----- RECORDS FOR PROCESSING

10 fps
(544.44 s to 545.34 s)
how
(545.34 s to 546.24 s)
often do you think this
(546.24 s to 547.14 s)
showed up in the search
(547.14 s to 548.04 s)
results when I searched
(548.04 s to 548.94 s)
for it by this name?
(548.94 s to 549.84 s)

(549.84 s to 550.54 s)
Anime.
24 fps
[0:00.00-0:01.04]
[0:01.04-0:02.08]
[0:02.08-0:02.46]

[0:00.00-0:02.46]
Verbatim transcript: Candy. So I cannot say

----------
----- RECORDS FOR PROCESSING

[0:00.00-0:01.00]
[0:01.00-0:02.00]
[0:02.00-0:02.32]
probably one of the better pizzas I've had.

----------

- ASSIGNED TASK
Repeat exactly the lines above from the one with "[0:01.04-0:02.08]" up to and including the one with "Verbatim transcript: Candy. So I cannot say". No other line belongs in the reply.

- RESULT OF THIS TASK
[0:01.04-0:02.08]
[0:02.08-0:02.46]

[0:00.00-0:02.46]
Verbatim transcript: Candy. So I cannot say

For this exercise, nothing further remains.